A few weeks ago, I spoke at an event in Washington to promote the National Partnership Program. I hosted Hector Barreto, chairman of The Latino Coalition; Harry Alford, president and CEO of the National Black Chamber of Commerce, and Chiling Tong, president and CEO of the Asian/Pacific Islander American Chamber of Commerce and Entrepreneurship, to promote the Partnership Program. We are delighted to have the support of leaders like Hector, Harry and Chiling lending us their trusted voices.

In addition, the Census Bureau is hiring more in-house partnership specialists than it has ever enlisted for a decennial census. These individuals are being selected locally for their knowledge and ability to work with hard-to-count populations. Currently, the Census Bureau has hired nearly 200 partnership specialists. At the height of the 2020 Decennial Census, we expect to have more than 1,500 partnership specialists working simultaneously across the country, far more than the 849 who were working during the peak of the 2010 Census.

The Census Bureau will also be providing materials in more languages than ever before. The online response forms will be available in 13 languages. Our enumerators — those individuals who reach out directly to residents — will have access to 59 different language guides.

All these efforts and the work of our national partners will help make the importance of the 2020 Census clear to everyone.

Moreover, they will help us to amplify the message that the data shared with the Census Bureau is safe, strictly confidential, and only used for statistical purposes. This strict confidentiality is enshrined in law; the Census Bureau cannot share personal information with any other government or law enforcement agency, and any employee who breaks this law faces steep fines and jail time. But the Census Bureau can and will make extensive use of administrative records from other agencies to improve the accuracy and completeness of the 2020 Census.

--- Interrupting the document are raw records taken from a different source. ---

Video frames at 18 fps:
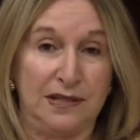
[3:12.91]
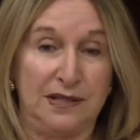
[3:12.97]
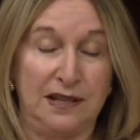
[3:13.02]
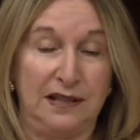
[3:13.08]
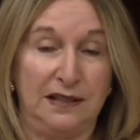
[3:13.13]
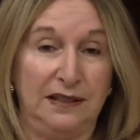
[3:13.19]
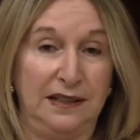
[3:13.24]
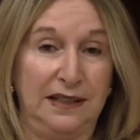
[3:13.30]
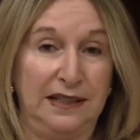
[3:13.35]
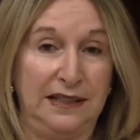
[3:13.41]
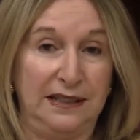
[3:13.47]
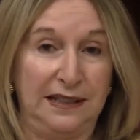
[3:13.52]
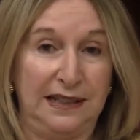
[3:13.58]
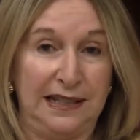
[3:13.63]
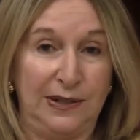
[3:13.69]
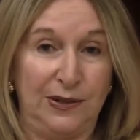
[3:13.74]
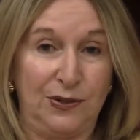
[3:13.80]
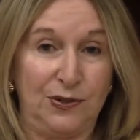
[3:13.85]
Suddenly
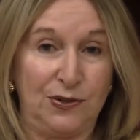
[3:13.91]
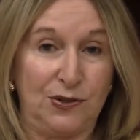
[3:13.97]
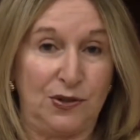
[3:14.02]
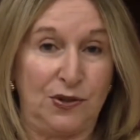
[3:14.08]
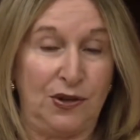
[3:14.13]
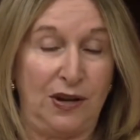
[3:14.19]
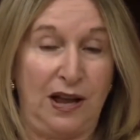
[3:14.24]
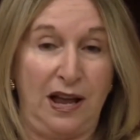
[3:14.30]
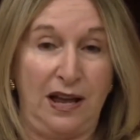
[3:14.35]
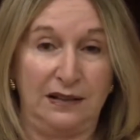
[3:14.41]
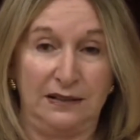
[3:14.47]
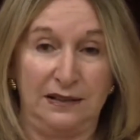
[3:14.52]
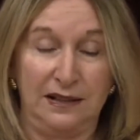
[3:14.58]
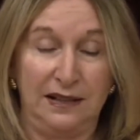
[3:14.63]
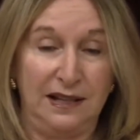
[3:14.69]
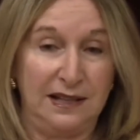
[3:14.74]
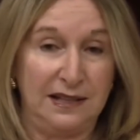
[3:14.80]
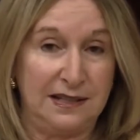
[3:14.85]
leaders are not,
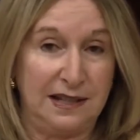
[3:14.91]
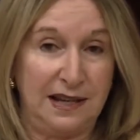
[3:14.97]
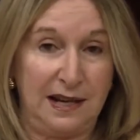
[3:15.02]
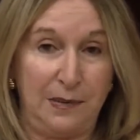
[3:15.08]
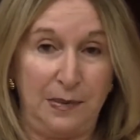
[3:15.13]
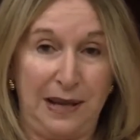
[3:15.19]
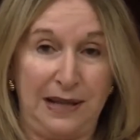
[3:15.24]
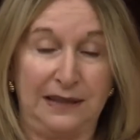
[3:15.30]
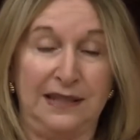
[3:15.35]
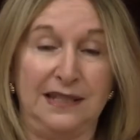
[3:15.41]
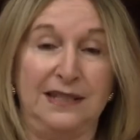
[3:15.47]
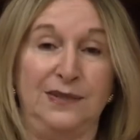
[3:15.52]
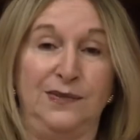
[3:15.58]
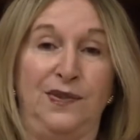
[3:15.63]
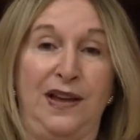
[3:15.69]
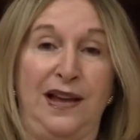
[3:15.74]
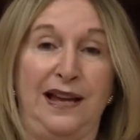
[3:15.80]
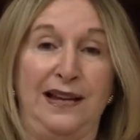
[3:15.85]
it's not about the
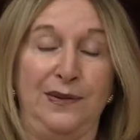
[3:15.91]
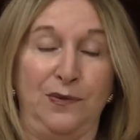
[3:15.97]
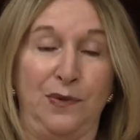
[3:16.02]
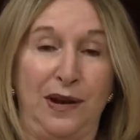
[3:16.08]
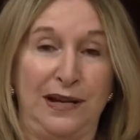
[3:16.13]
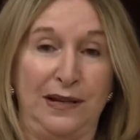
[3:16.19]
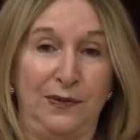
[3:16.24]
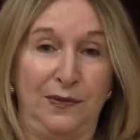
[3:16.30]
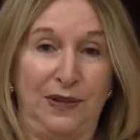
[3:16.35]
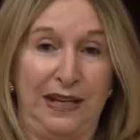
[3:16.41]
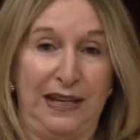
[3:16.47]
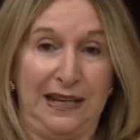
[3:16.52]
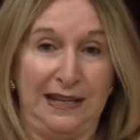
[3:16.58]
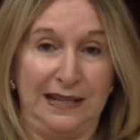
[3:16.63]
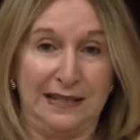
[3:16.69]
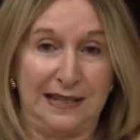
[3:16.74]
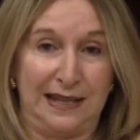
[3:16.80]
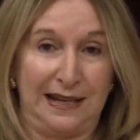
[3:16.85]
divine right of
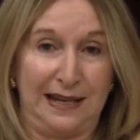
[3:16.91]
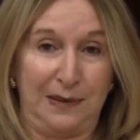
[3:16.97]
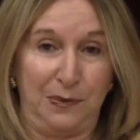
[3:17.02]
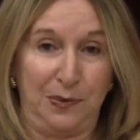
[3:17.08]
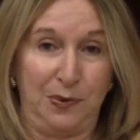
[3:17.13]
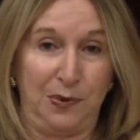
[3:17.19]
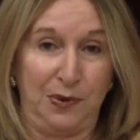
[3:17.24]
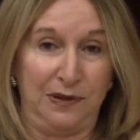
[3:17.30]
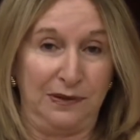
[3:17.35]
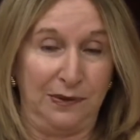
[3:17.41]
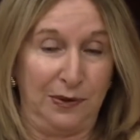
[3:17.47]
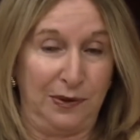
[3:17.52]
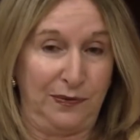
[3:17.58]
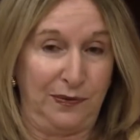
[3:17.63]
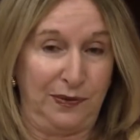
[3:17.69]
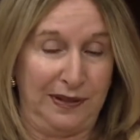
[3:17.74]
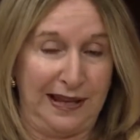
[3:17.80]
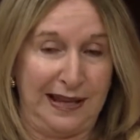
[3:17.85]
kings anymore,
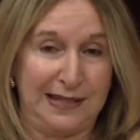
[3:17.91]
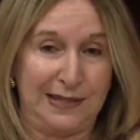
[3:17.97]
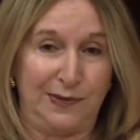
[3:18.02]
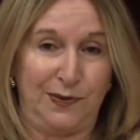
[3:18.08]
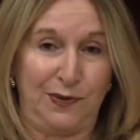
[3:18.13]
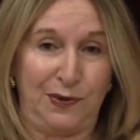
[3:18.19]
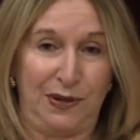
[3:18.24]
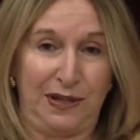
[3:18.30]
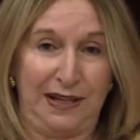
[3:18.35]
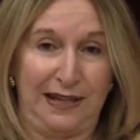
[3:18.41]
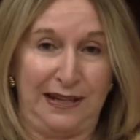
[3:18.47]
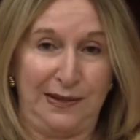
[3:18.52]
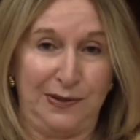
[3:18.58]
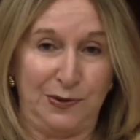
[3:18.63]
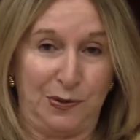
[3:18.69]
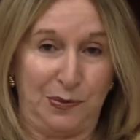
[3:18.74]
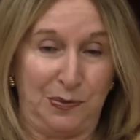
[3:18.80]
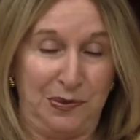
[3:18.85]
or philosopher
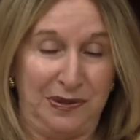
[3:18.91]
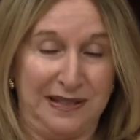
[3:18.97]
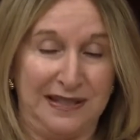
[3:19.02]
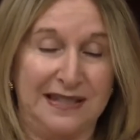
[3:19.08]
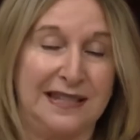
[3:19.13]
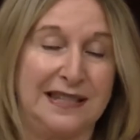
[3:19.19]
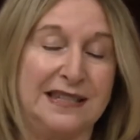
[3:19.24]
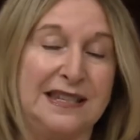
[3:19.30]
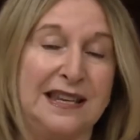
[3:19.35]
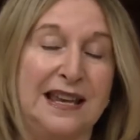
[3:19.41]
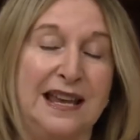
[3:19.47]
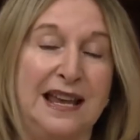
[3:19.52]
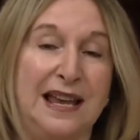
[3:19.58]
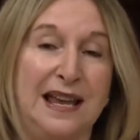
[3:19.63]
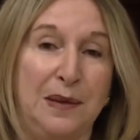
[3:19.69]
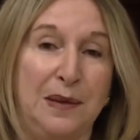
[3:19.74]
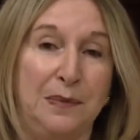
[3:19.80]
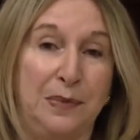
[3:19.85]
kings or princes,
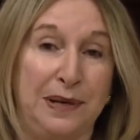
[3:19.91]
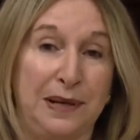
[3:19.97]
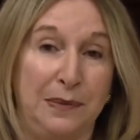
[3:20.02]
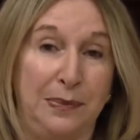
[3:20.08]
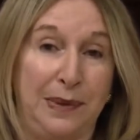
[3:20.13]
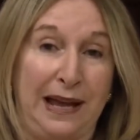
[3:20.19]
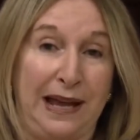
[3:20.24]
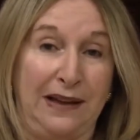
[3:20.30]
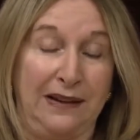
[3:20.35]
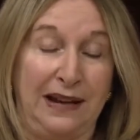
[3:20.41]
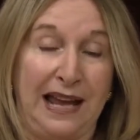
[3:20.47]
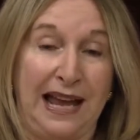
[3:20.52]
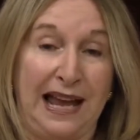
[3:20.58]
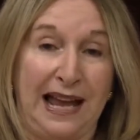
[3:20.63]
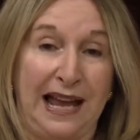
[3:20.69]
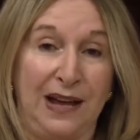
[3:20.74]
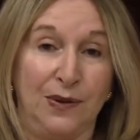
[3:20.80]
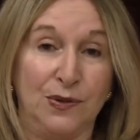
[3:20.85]
but about
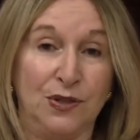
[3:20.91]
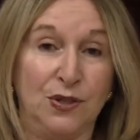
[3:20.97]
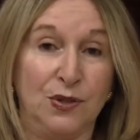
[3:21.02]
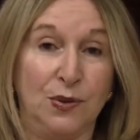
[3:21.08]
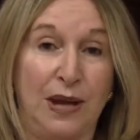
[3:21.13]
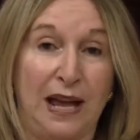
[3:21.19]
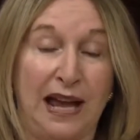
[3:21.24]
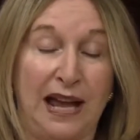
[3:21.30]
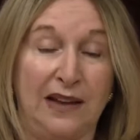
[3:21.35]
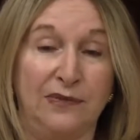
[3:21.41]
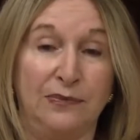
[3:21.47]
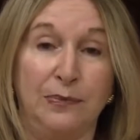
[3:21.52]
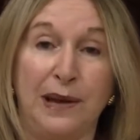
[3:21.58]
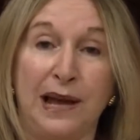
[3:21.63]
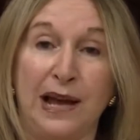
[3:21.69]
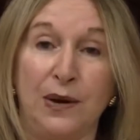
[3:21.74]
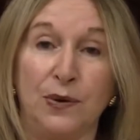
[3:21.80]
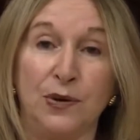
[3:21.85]
how to have
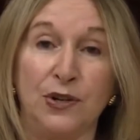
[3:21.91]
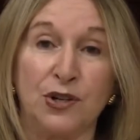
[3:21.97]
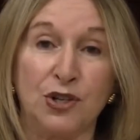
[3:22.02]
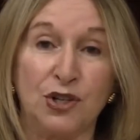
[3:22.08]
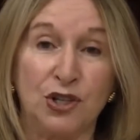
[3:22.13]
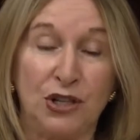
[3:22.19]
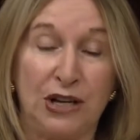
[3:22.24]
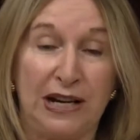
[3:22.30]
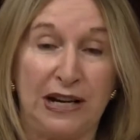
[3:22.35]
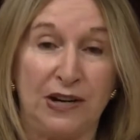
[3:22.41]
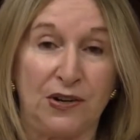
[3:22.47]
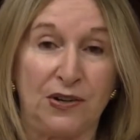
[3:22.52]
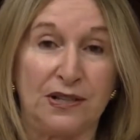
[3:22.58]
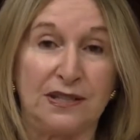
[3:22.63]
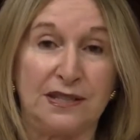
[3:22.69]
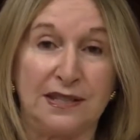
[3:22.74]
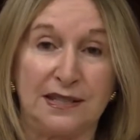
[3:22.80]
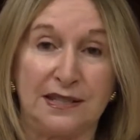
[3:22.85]
power
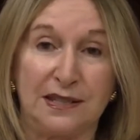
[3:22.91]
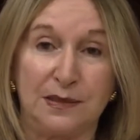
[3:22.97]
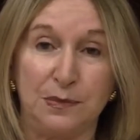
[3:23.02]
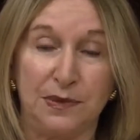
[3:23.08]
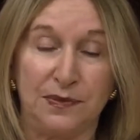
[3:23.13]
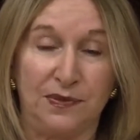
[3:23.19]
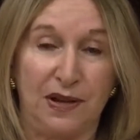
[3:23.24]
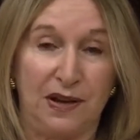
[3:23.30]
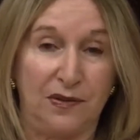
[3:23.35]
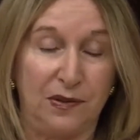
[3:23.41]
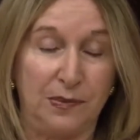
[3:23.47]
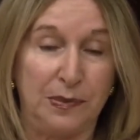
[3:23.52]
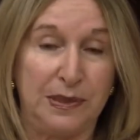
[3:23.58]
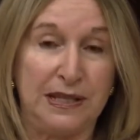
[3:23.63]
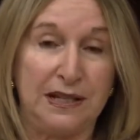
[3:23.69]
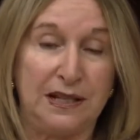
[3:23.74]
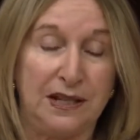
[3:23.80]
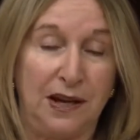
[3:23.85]
shared, a system of
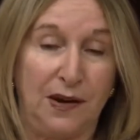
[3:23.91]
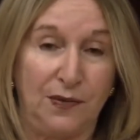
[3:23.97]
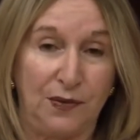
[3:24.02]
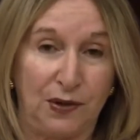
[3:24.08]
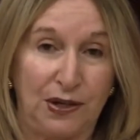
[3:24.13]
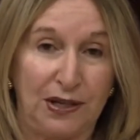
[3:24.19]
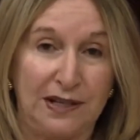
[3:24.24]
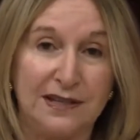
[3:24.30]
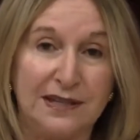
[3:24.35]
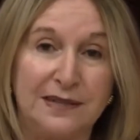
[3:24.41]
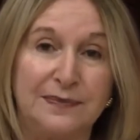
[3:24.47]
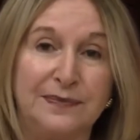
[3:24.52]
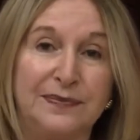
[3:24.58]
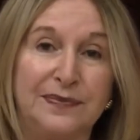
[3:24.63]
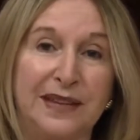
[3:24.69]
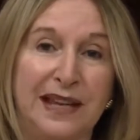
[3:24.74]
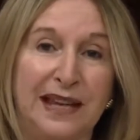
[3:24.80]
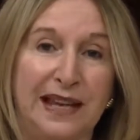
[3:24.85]
governance
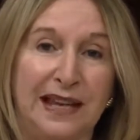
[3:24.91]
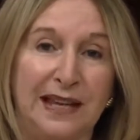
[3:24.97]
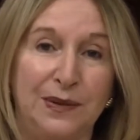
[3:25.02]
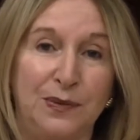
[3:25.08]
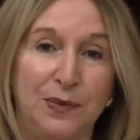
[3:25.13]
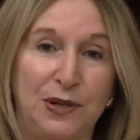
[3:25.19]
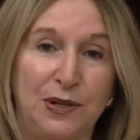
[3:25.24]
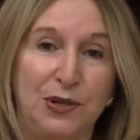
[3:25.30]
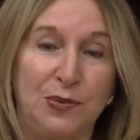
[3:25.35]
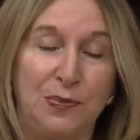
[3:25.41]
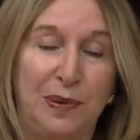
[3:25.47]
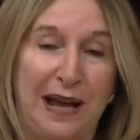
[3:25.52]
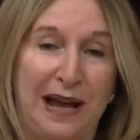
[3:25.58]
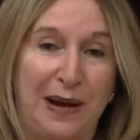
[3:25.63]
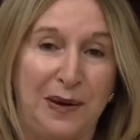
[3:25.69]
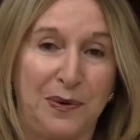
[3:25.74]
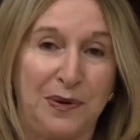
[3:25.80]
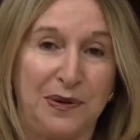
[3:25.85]
in which
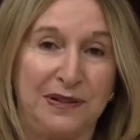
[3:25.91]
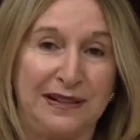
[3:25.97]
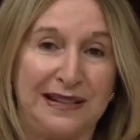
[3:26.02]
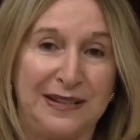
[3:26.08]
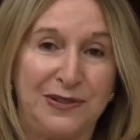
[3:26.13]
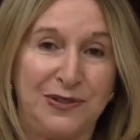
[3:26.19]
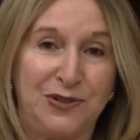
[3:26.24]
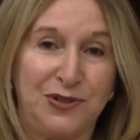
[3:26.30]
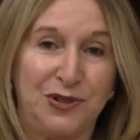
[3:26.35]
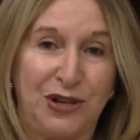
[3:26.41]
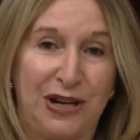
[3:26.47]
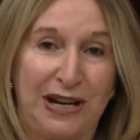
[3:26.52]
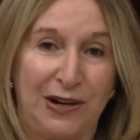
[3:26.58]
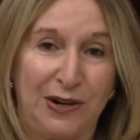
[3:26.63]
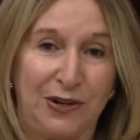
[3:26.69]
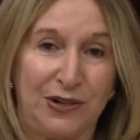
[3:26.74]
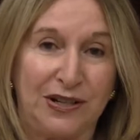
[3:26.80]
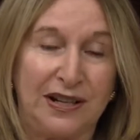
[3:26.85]
power is
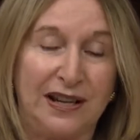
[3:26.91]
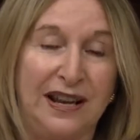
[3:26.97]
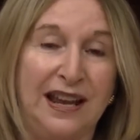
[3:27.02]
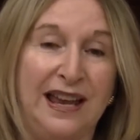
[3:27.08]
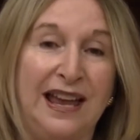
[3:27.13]
shared.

Our recent “dry run” of the 2020 Census, the “2018 End-to-End Census Test” held in Providence, Rhode Island, was a great success. We examined all major operational systems that the Census Bureau will rely on in 2020. The systems performed as designed, and self-response rates beat the Census Bureau’s own initial estimate.

Because of the anticipated popularity of internet self-response, cybersecurity is of the utmost concern to us. We know that we cannot afford to have any type of security breach. As such, we are investing heavily in data-protection systems and collaborating with the Federal government’s top cybersecurity agencies and leading industry cyber experts. We have designed our systems to ensure that respondents’ data is encrypted from the time it is collected through when it is securely stored.

We have spent years preparing for the 2020 Census, from carefully designing our cybersecurity systems to testing our many technological advancements and now enlisting corporate and nonprofit partners. We are on budget and on schedule to deliver every aspect of the 2020 Census. For 2020, our goal is as accurate a count of every person living in the United States as possible.